Arabic form of Solomon, meaning peace.
Soliman is a Romance and North African variant of Suleiman, itself the Arabic form of the Hebrew *Shelomoh* — Solomon — meaning "peaceful" or "man of peace," derived from *shalom*. The name belongs to one of history's most storied figures: the biblical King Solomon, son of David, builder of the First Temple in Jerusalem and proverbial embodiment of wisdom, whose name appears in the Hebrew Bible, the Quran (as *Sulayman*), and countless literary and mystical traditions across three Abrahamic faiths. In the Islamic tradition, Sulayman is a prophet who could speak to animals and command the djinn.
The form Soliman gained particular prominence through Suleiman the Magnificent (1494–1566), the longest-reigning Sultan of the Ottoman Empire, under whom the empire reached its greatest territorial extent and cultural flourishing.

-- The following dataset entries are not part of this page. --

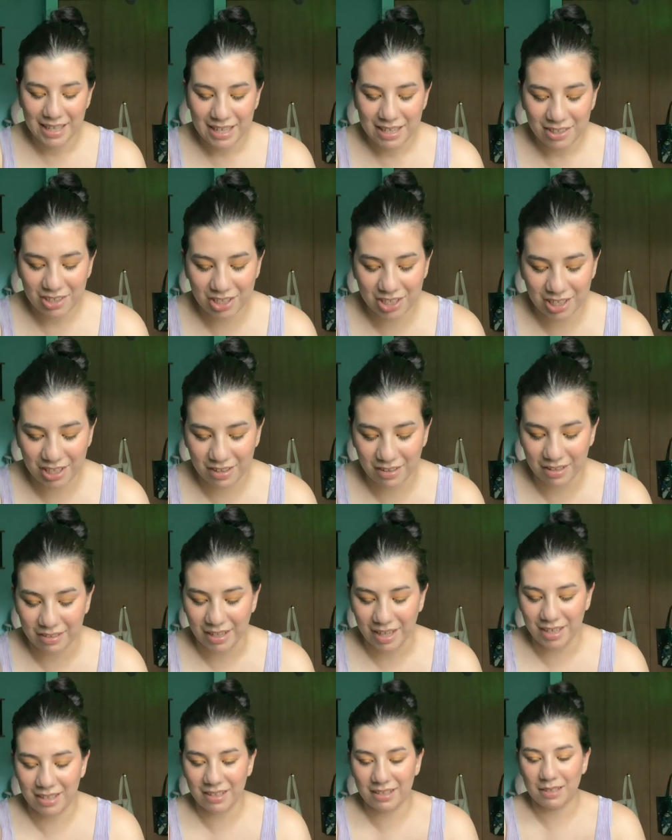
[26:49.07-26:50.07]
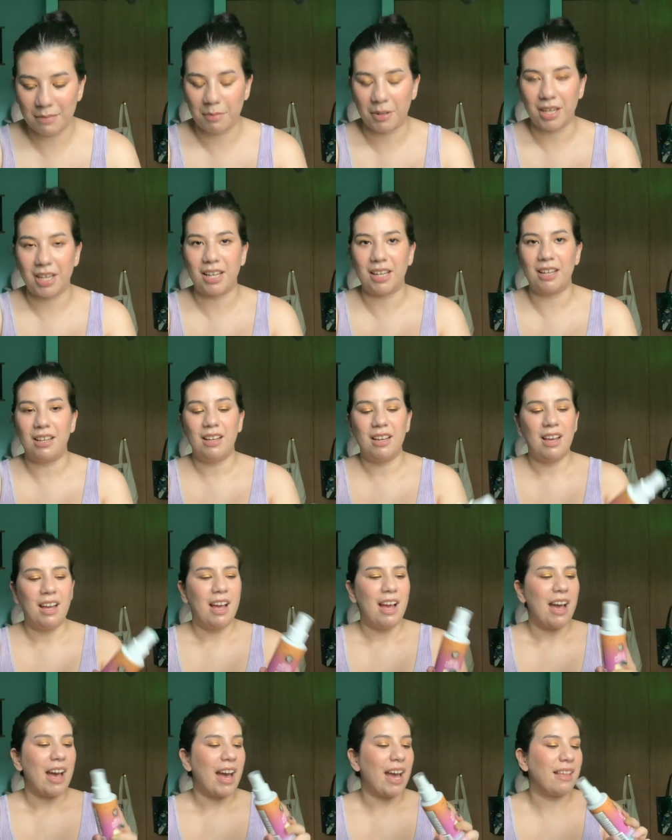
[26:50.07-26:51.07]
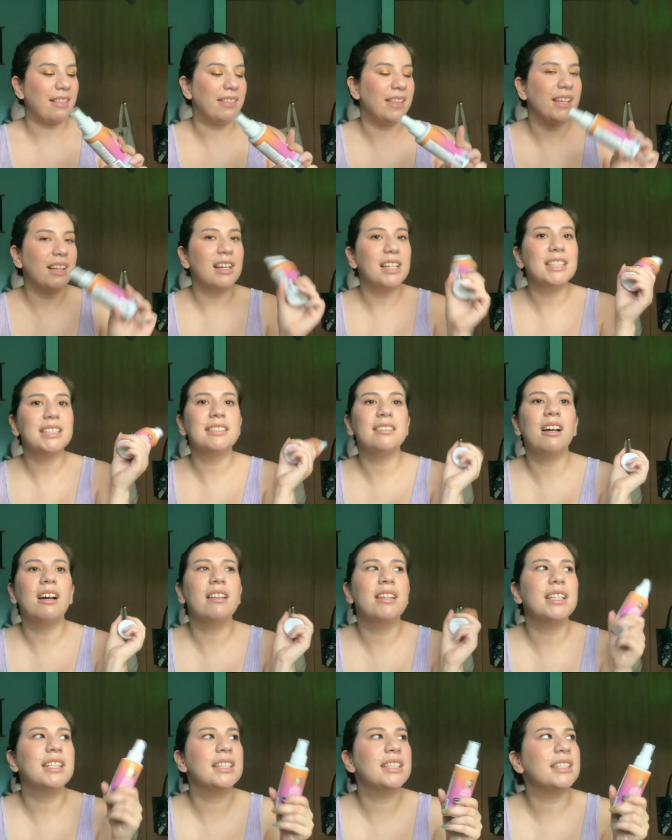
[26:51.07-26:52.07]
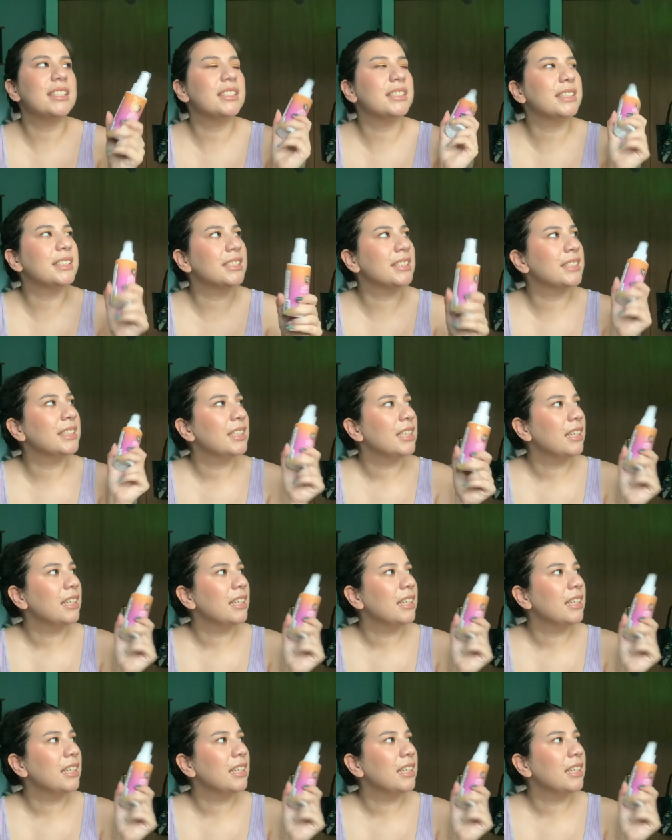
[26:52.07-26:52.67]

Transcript: sheer setting spray. I think I saw this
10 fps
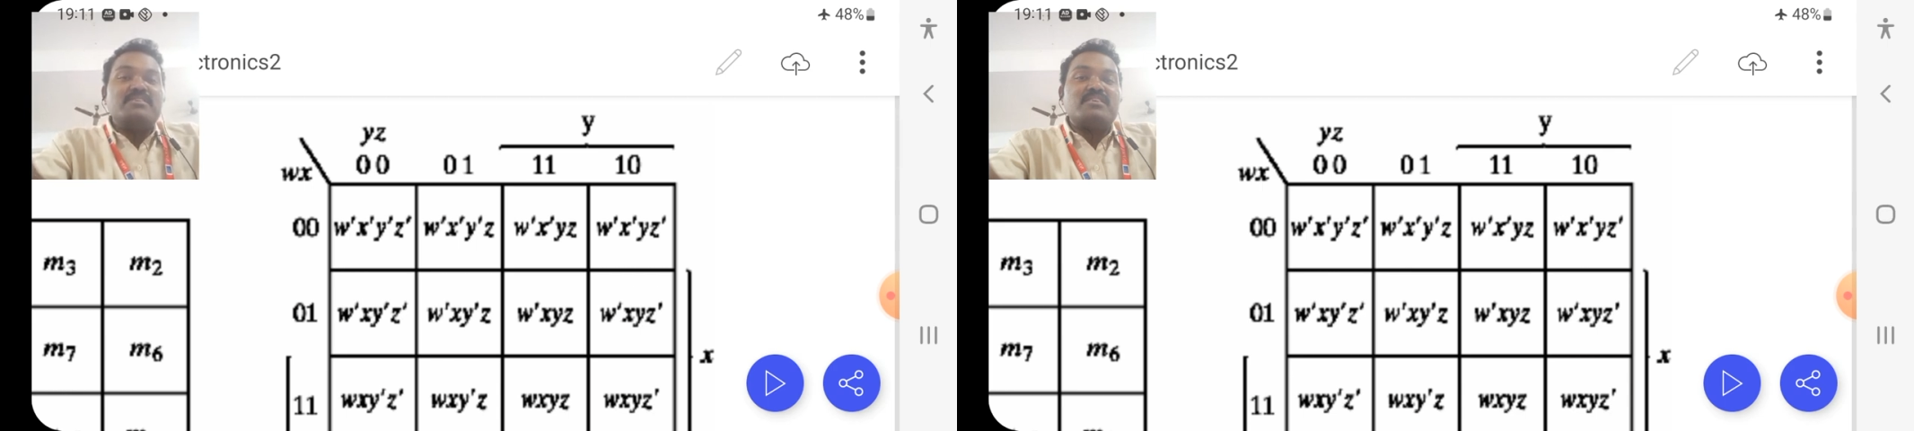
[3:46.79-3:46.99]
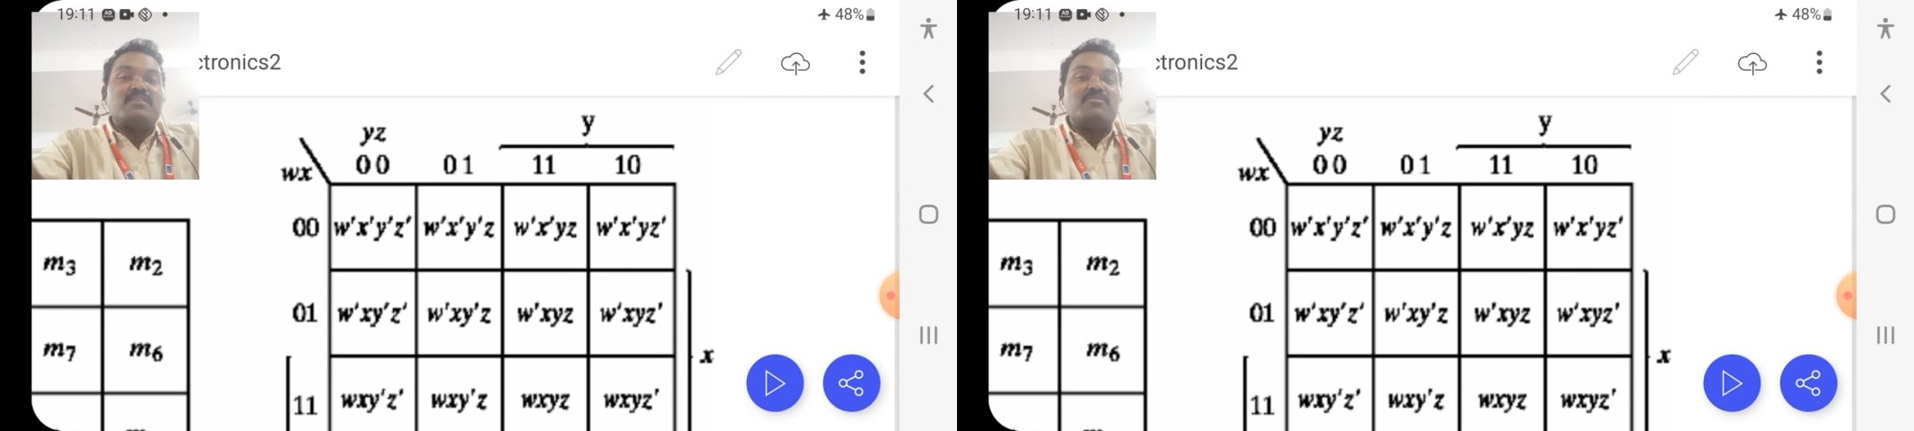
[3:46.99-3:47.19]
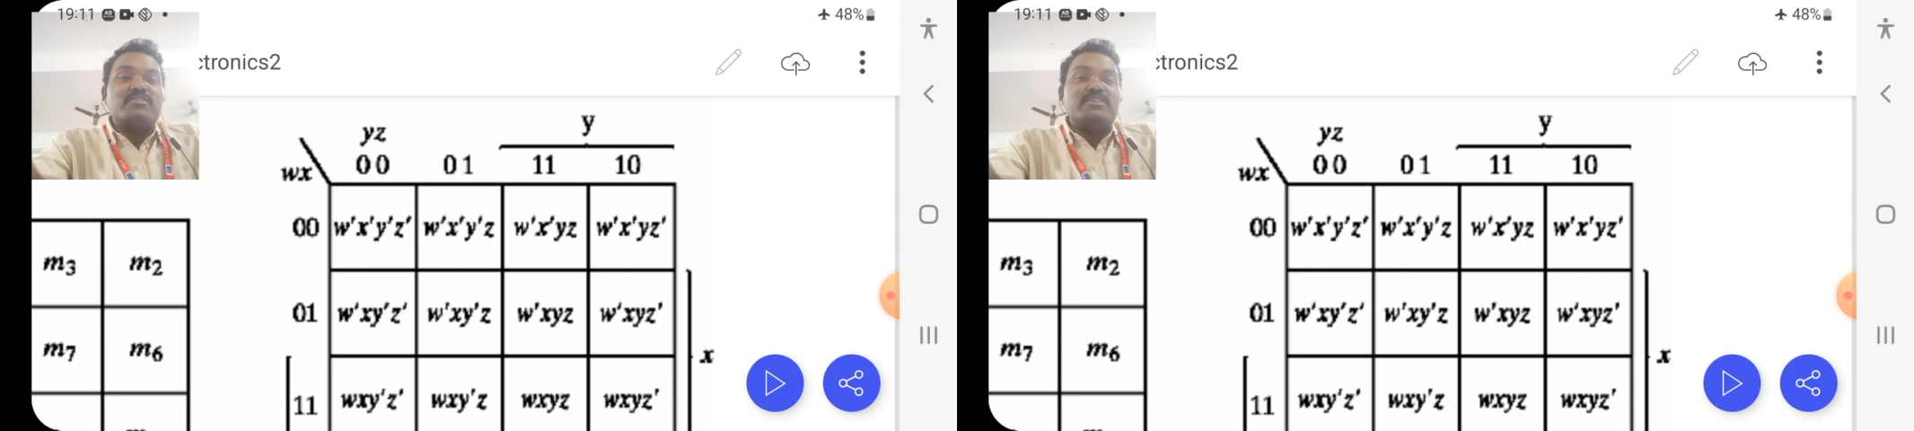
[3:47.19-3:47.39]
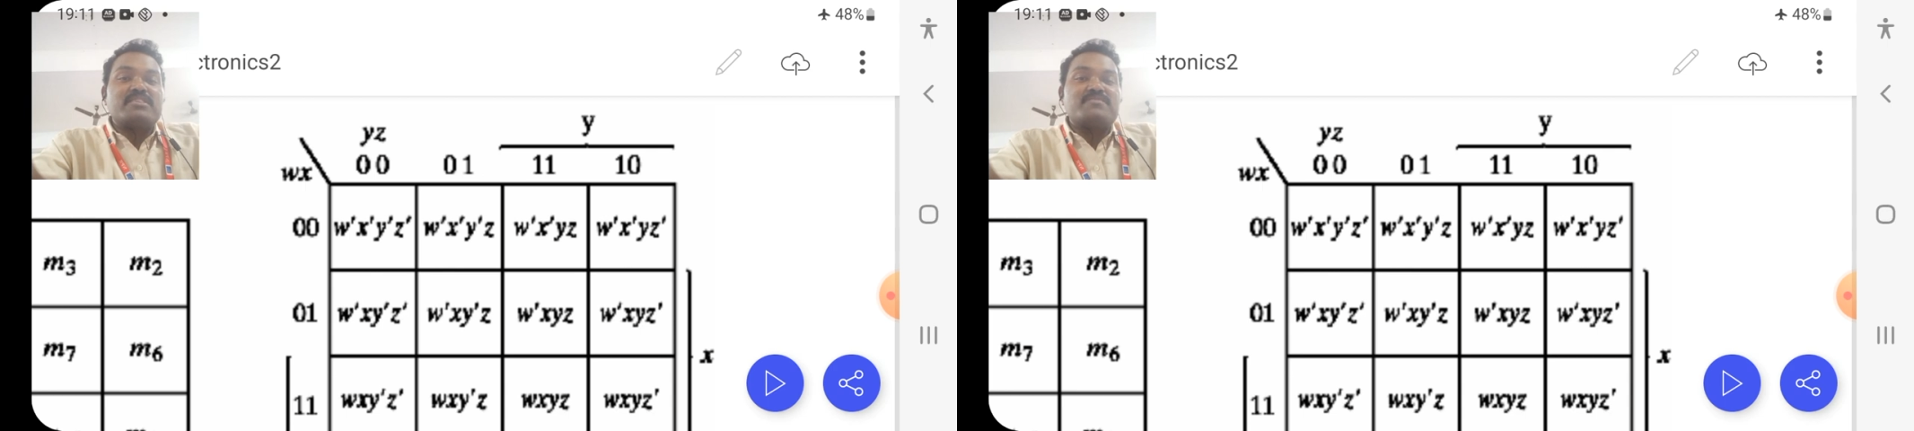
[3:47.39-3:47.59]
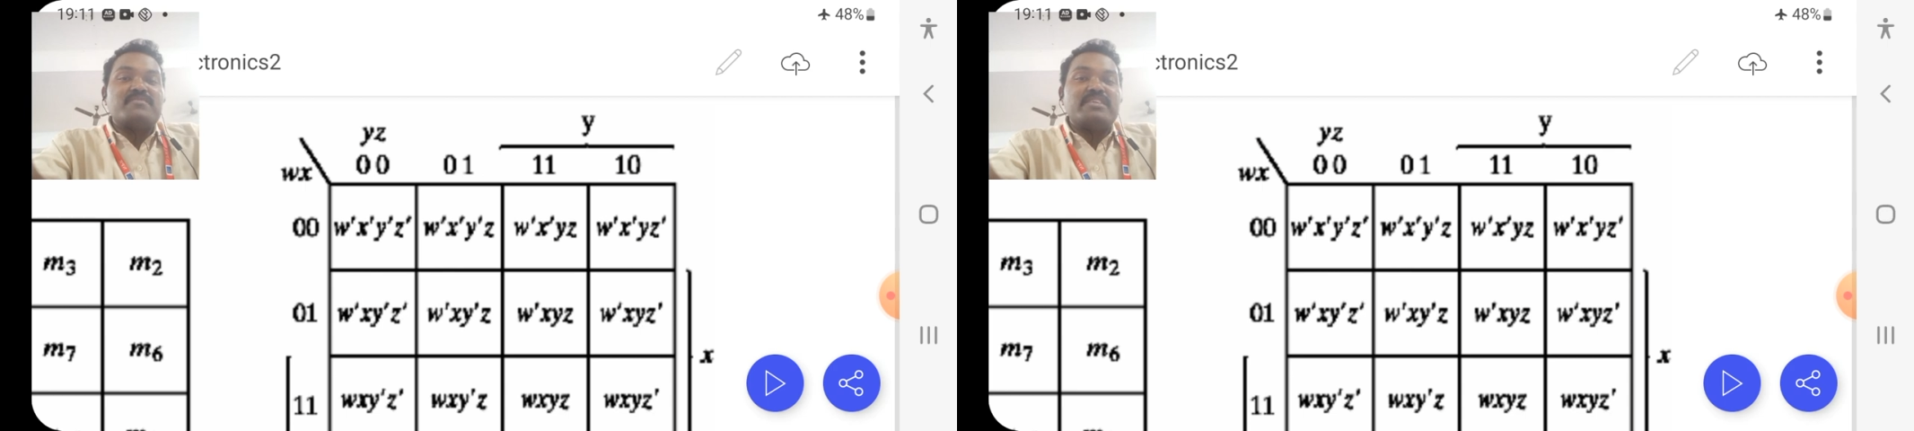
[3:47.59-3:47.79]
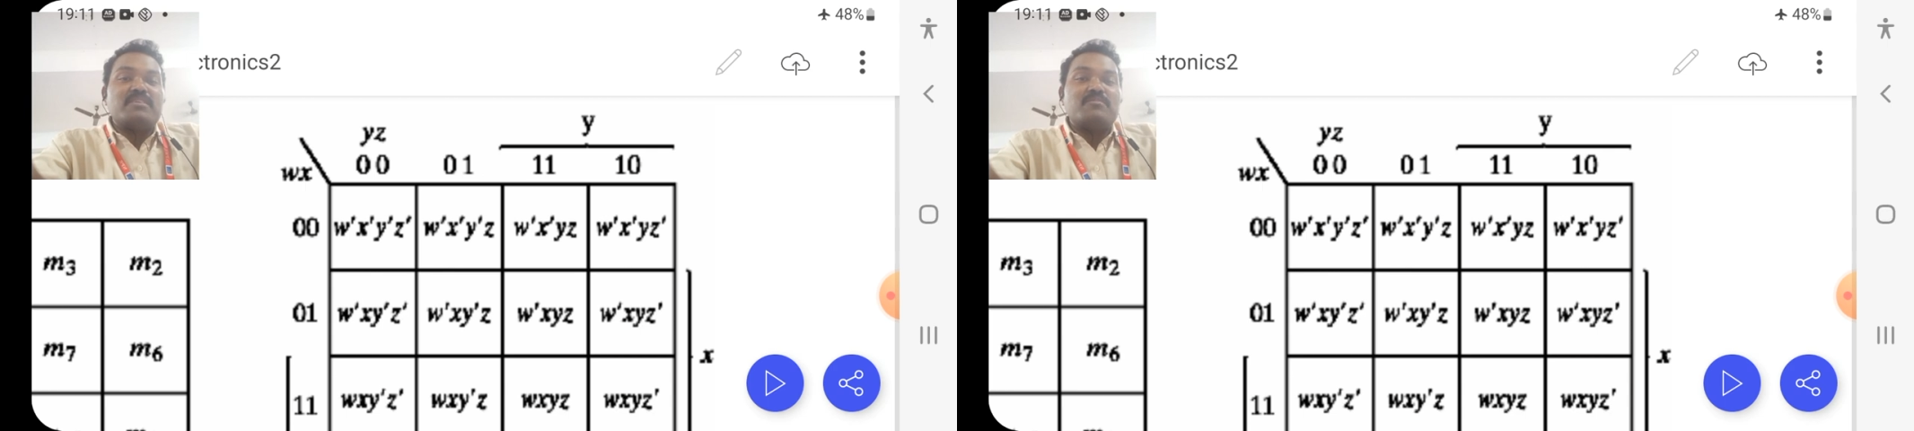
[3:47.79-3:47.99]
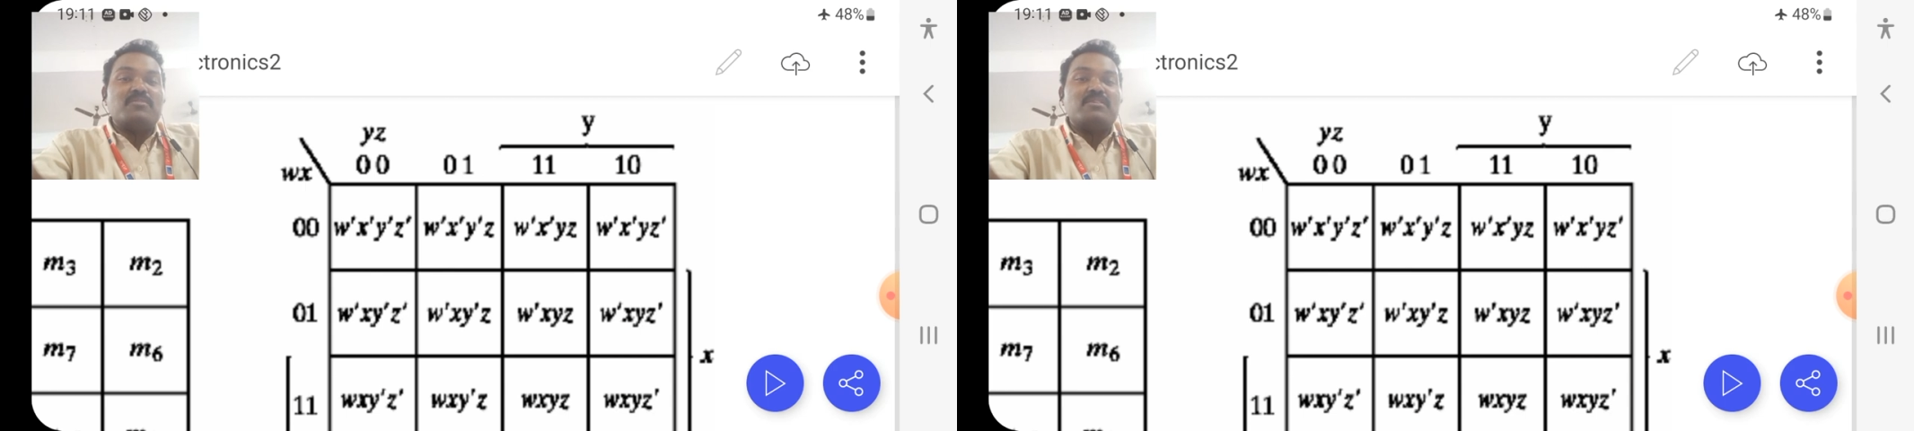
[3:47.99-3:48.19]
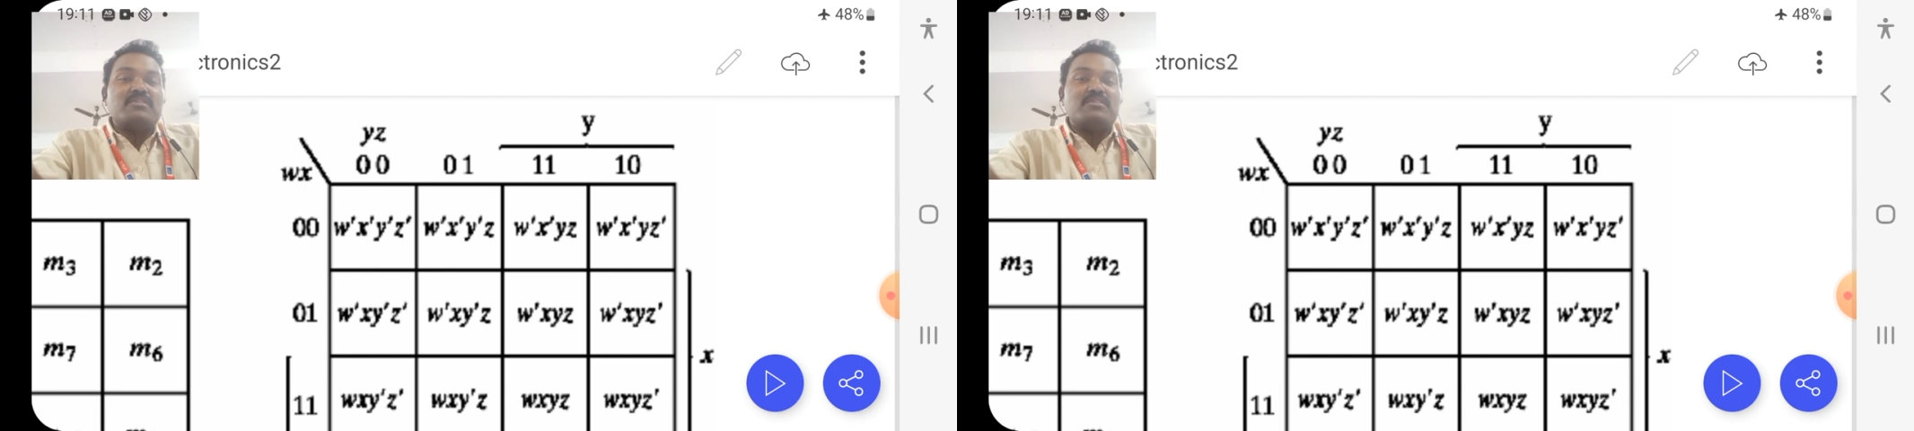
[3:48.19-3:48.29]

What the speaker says: WX variable.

European courts knew him as *le Magnifique*; his own people called him *Kanuni*, the Lawgiver, for his comprehensive legal reforms. The Hispanicized spelling Soliman spread through the Mediterranean world — particularly in North Africa, Spain, and Latin America — as a variant that sat comfortably between Arabic and European orthographic traditions.
Today Soliman is used across the Maghreb, the Iberian diaspora, and among families who want a name with Solomonic gravitas but softer phonetics than the more formal Suleiman. It is a name of great weight worn lightly — the three open syllables fall gently while carrying millennia of civilization behind them. A child named Soliman inherits a legacy of wisdom, peaceful intention, and cross-cultural reach that few names can rival.